The word “Nada (灘)” used in Nadagogo and Nada-ward of Kobe City originally means, the area is home to such natural powerful wind as to prevent the sailings. Nadagogo optimized the use of the wind in a style called Kasane-gura (multiple-pilled brewery). Thus it was possible to preserve an environment where cold temperature creates the low temperature in winter, and relatively mild temperature in summer, which is suitable for Sake production. Surrounded by mountains and the sea, Nadagogo has environment for Kanzukuri (cold Sake making) which is essential for high-quality Sake production.

Spring with rich minerals

Miyamizu(宮水) , spring water of Mount Rokko Mountain, is rich in minerals and low in iron is ideal for Sake production. Minerals become nutrition for Kobo and Koji during the fermentation process of Sake-mai (酒米), therefore it is one of the essential essences of producing Sake with “kire”, sharp clear tastes.

High-quality Sake-making rice, Yamadanishiki

Hyogo Prefecture produces the most suitable rice for Sake production, Yamadanishiki. The collaboration between rice producers and breweries contribute to the best production of Sake with Yamadanishiki.

Important spot for sea water transportation

Nadagogo faces Setonaikai, and has long been considered as an important hub for sea transportation. In the Edo period, shipment using Tarukaisen was largely utilized. Tarukaisen was equipped by taru (tonnor, bulk made of Sugi), therefore the aroma of Hinoki was transferred to Sake while being transported. Sake was aged during the transportation with nice Sugi aroma. These natural factors contributed in the enhanced reputation of Nadagogo during the mid to late Edo period. Sake from the West Japan to Edo was called Kudari-zake, downing Sake, as the West Japan was consider the upper position.

Labels produced in Nadagogo

Here are the list of Sake labels in each area of Nada-gogo:


Nishigo area  :Sawa-no-tsuru, Kimpai

Mikagego area :Hakutsuru(白鶴), Kikumasamune(菊正宗), Kenbishi(剣菱), Ebisukaho(戎面), Fukuju(福寿), Sensuke(仙介), Kosen(琥泉), Daikoku-masamune(大黒正宗)

Uozaki area  : Chiyodagura (千代田蔵), Shochikubai (松竹梅), Sakuramasamune (櫻正宗), Hamafukutsuru(浜福鶴)
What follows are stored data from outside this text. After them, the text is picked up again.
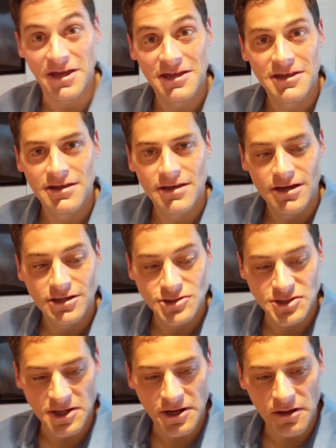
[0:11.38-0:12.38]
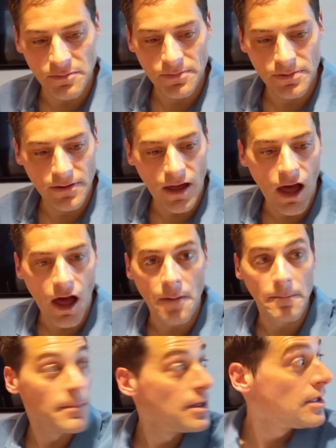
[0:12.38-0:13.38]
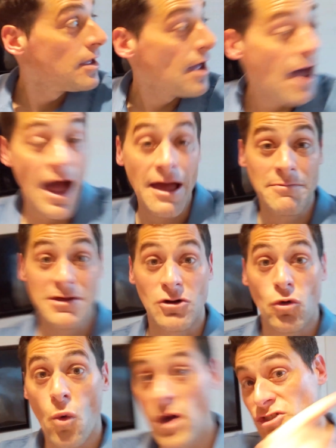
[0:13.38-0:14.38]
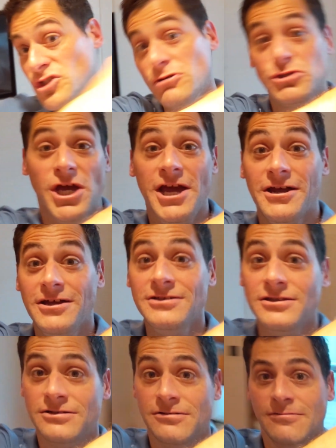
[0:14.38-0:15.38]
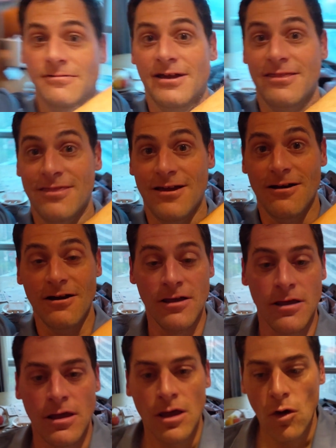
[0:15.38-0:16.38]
in me. Just got up. I'm in Guangzhou, China, right there.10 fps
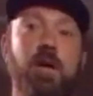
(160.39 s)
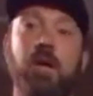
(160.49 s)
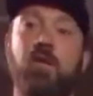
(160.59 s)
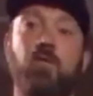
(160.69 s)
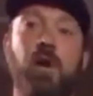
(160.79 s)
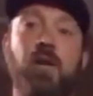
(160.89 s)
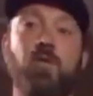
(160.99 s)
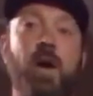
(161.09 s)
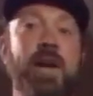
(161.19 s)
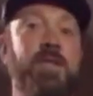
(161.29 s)
either run it
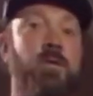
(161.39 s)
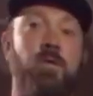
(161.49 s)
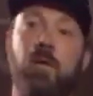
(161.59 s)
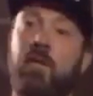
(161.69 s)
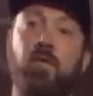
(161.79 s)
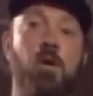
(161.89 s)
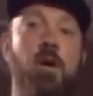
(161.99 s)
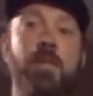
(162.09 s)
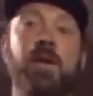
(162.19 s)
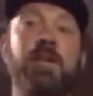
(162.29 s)
twice or run
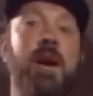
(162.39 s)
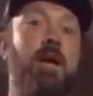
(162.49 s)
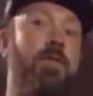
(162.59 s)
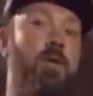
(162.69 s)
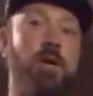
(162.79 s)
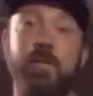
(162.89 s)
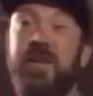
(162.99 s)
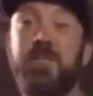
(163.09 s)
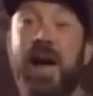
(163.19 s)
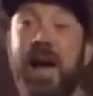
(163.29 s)
400 meters out or 400
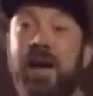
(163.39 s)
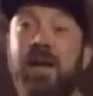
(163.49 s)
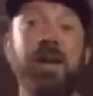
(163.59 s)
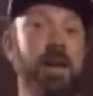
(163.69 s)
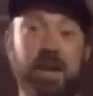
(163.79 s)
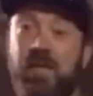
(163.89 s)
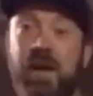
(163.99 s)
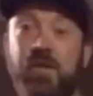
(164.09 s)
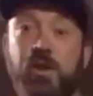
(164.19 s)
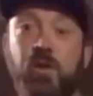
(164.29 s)
meters back. If you
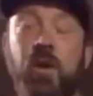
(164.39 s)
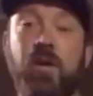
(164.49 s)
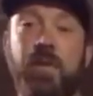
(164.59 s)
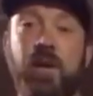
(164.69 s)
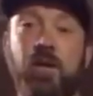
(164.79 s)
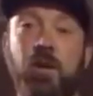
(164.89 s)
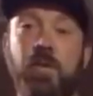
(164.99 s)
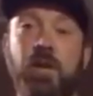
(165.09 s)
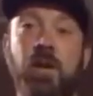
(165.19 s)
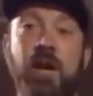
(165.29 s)
have a 200 meter loop
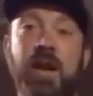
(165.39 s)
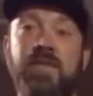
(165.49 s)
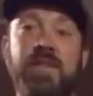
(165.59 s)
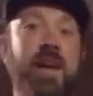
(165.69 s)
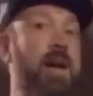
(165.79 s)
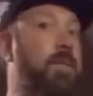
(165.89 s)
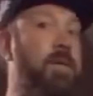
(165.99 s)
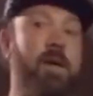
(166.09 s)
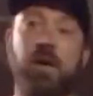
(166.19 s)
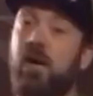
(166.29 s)
that you already have set
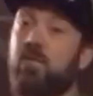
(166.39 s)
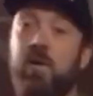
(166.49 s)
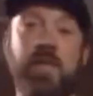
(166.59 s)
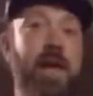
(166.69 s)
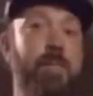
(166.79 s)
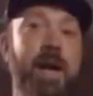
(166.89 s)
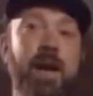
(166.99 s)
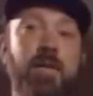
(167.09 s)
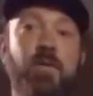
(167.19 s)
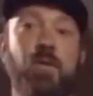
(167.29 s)
up, run that
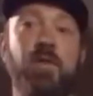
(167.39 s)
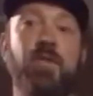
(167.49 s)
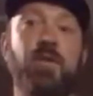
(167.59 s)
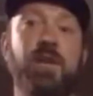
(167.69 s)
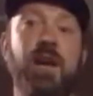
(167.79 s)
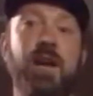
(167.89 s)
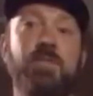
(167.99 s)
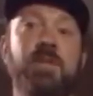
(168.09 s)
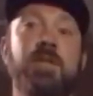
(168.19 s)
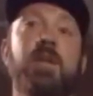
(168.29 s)
back and forth a few
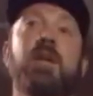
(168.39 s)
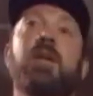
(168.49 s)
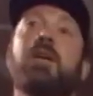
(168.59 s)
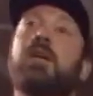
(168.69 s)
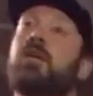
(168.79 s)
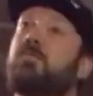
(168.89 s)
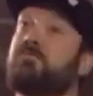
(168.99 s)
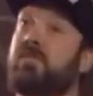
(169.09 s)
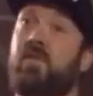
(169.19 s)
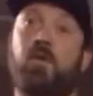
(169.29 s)
times.
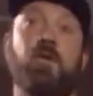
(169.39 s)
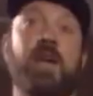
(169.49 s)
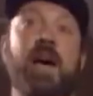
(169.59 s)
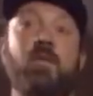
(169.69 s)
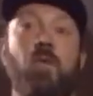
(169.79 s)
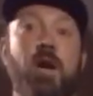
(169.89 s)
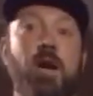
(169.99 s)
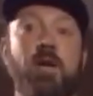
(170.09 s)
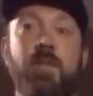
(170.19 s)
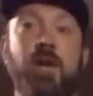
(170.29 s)
If you only have a 100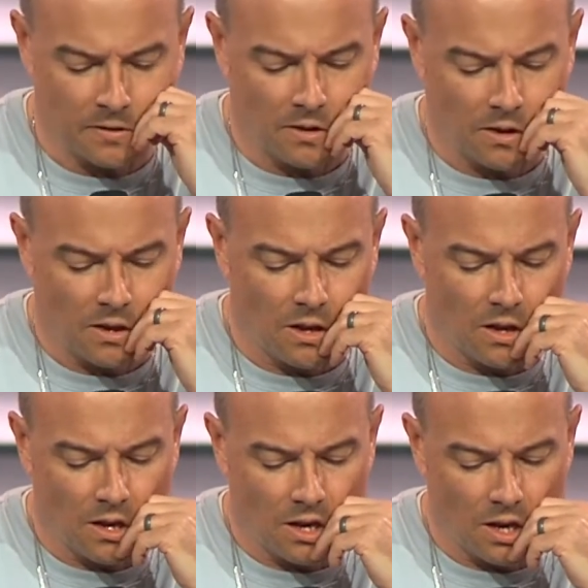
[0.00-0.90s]

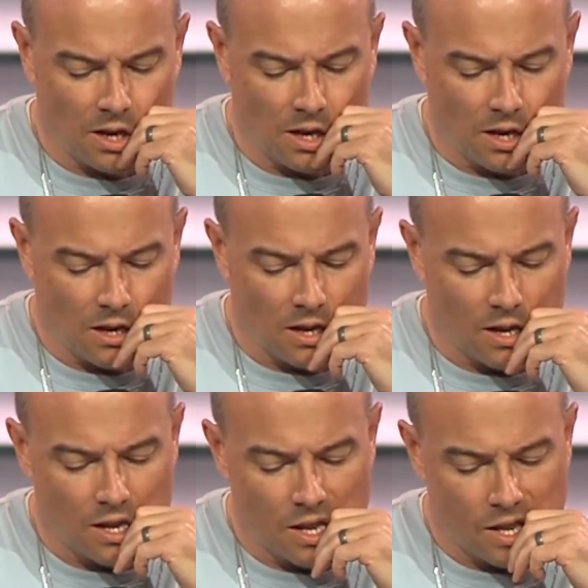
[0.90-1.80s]

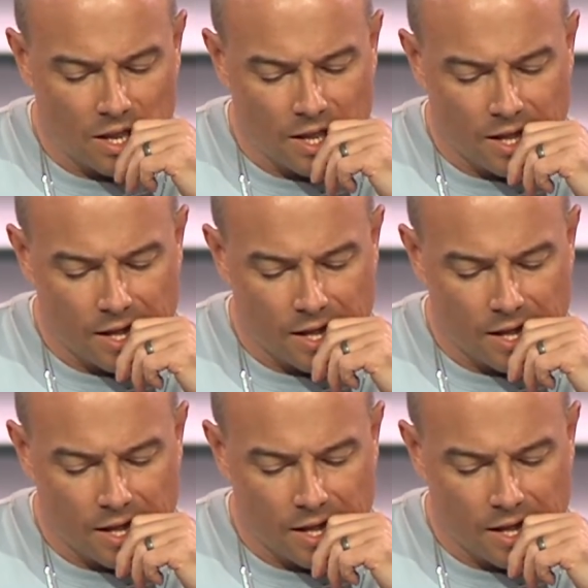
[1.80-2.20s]
(no one is talking)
Nishinomiya area  :Kintaka(金鷹), Nada-jiman(灘自慢), Kiichi(喜一), Hakushika (白鹿), Hakutaka(白鷹), Nihonsakari (日本盛), Nadaichi (灘一), Takaramusume(寶娘), Shimabijin(島美人), Tokuwaka (徳若)

Imazugo area :Ozeki (大関), Ogimasamune(扇正宗)


 In 2022, a promotional site to introduce Sake of Nadagogo, Nadagogo Sakedokoro (灘五郷酒所) opened at Omikage Station of the Hanshin Line. Breweries are often scattered across the region, and people find it hard to visit multiple wineries in a short time. At Nadagogo Sakedokoro, you can experience Sake of no less than 26 breweries at one site. It surely provides an easier and enjoyable opportunities to discover more of Nadagogo.